Dataset items:
=-=-=

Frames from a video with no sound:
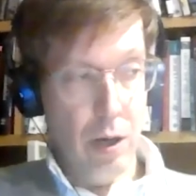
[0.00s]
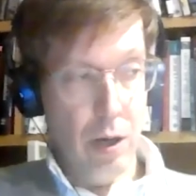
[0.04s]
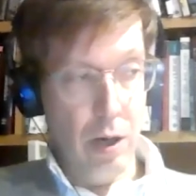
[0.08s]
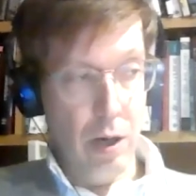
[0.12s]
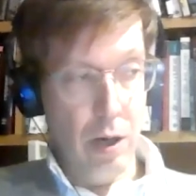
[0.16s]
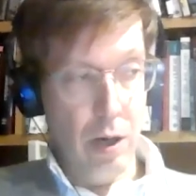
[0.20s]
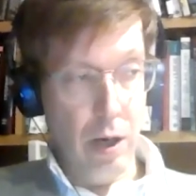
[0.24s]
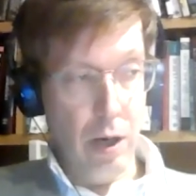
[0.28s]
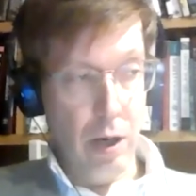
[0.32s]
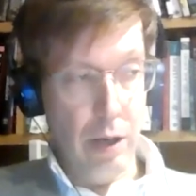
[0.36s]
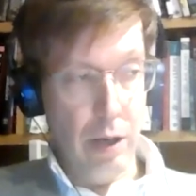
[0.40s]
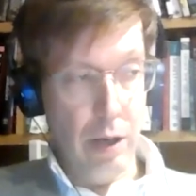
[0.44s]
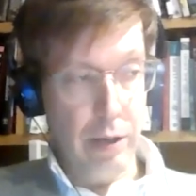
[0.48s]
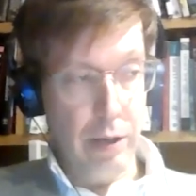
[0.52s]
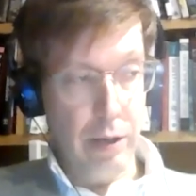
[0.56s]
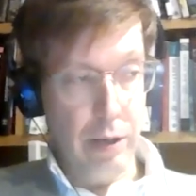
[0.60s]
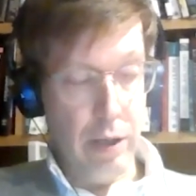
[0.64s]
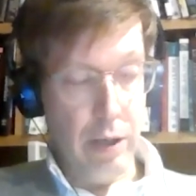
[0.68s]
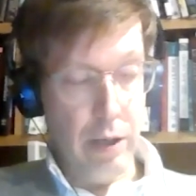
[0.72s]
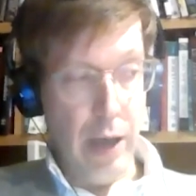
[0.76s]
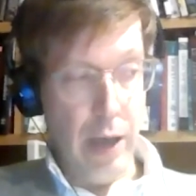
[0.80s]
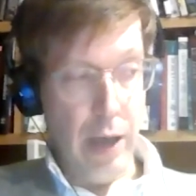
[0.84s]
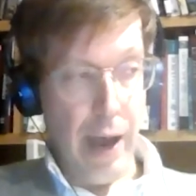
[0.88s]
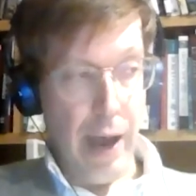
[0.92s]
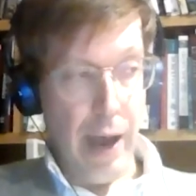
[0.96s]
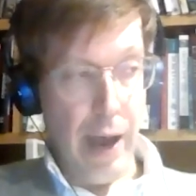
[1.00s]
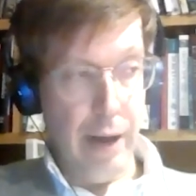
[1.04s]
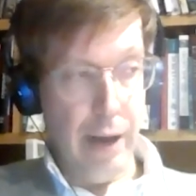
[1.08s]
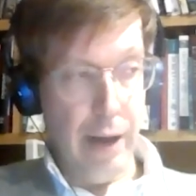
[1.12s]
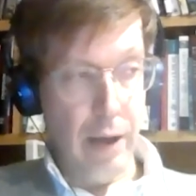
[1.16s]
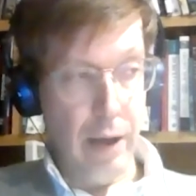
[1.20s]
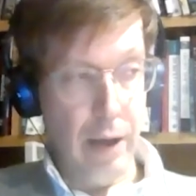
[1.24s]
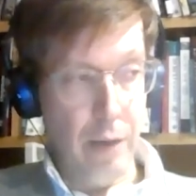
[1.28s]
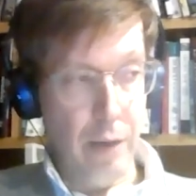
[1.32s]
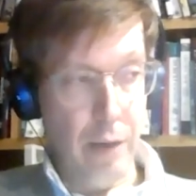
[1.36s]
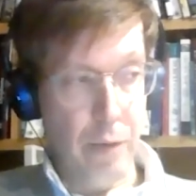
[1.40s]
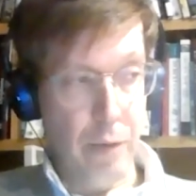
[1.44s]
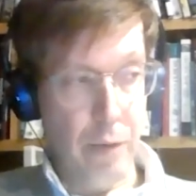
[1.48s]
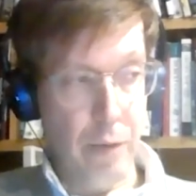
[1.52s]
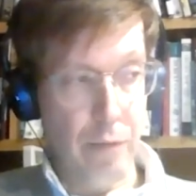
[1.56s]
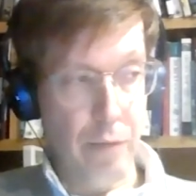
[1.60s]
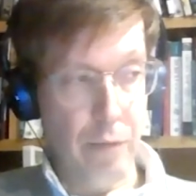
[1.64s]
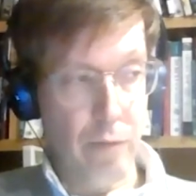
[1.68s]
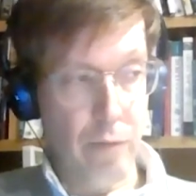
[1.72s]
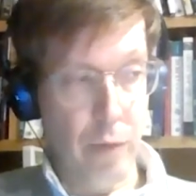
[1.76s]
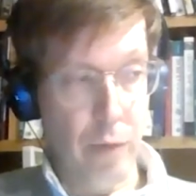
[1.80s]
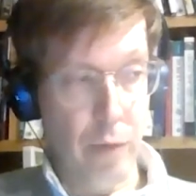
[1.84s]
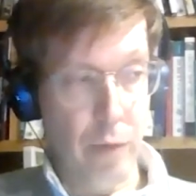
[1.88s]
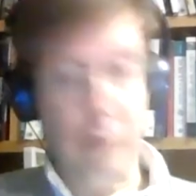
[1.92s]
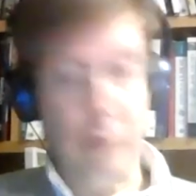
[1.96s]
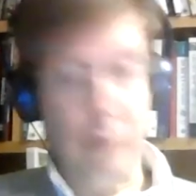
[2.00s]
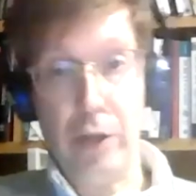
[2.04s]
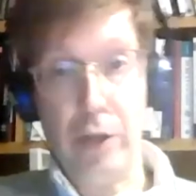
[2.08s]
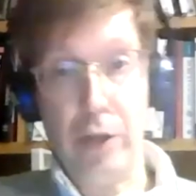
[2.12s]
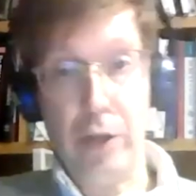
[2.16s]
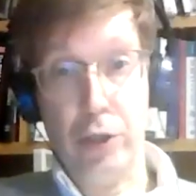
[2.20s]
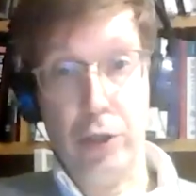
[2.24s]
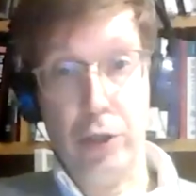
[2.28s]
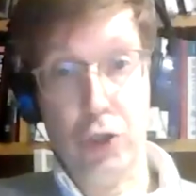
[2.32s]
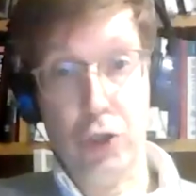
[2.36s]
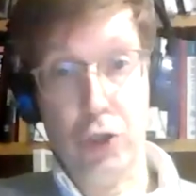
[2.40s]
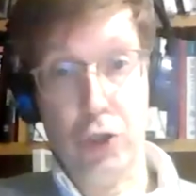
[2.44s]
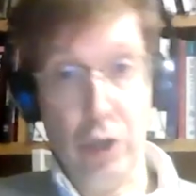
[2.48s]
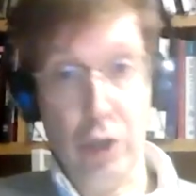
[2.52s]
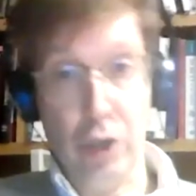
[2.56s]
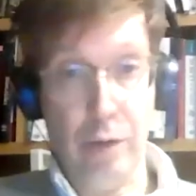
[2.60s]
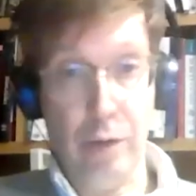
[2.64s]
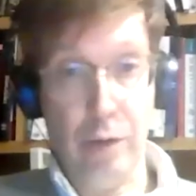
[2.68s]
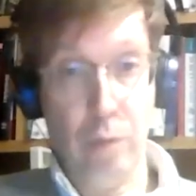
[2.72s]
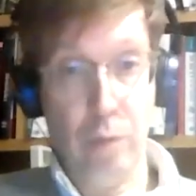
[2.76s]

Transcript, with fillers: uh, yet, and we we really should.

=-=-=

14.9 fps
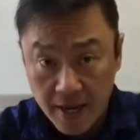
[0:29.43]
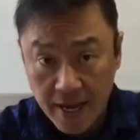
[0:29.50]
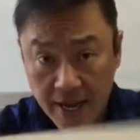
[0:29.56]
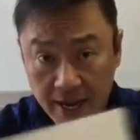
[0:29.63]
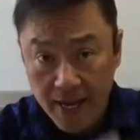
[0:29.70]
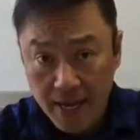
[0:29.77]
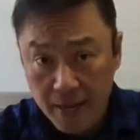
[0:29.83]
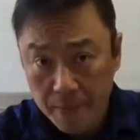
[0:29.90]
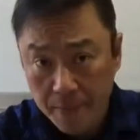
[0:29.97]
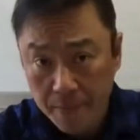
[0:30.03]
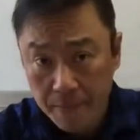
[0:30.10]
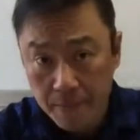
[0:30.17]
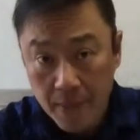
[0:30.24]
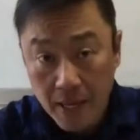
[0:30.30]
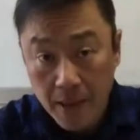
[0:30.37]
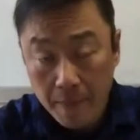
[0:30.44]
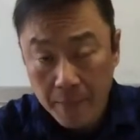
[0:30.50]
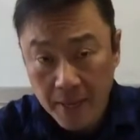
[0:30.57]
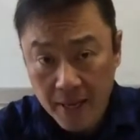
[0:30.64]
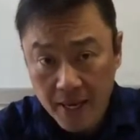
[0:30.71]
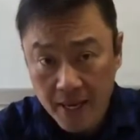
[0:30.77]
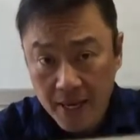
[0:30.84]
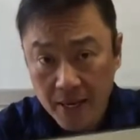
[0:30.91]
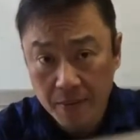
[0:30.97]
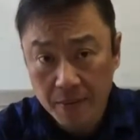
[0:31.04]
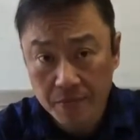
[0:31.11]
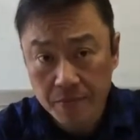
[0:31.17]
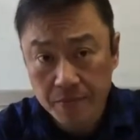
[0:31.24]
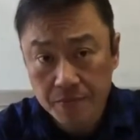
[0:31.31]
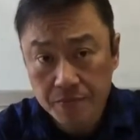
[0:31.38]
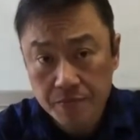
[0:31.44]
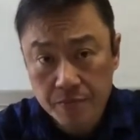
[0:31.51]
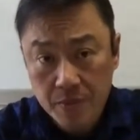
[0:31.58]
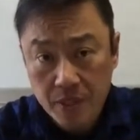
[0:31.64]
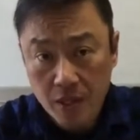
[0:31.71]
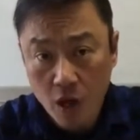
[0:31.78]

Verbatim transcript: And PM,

=-=-=

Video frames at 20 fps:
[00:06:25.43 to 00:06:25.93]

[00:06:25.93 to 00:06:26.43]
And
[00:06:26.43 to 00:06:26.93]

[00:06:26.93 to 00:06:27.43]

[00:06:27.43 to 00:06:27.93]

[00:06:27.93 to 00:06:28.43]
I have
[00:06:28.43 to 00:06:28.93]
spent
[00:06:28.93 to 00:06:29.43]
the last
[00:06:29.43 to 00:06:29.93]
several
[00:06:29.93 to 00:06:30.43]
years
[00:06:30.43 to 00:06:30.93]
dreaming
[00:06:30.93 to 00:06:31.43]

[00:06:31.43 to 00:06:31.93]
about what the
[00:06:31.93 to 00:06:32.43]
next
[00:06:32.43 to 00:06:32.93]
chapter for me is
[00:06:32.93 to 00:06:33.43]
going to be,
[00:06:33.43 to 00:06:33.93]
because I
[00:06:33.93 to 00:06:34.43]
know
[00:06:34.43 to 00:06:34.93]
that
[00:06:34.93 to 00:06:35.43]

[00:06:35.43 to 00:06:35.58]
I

=-=-=

## WORK TASK
Scan the entries for the word "with". Report each line that has it.

## SOLUTION TO THE PROBLEM
Frames from a video with no sound:
Transcript, with fillers: uh, yet, and we we really should.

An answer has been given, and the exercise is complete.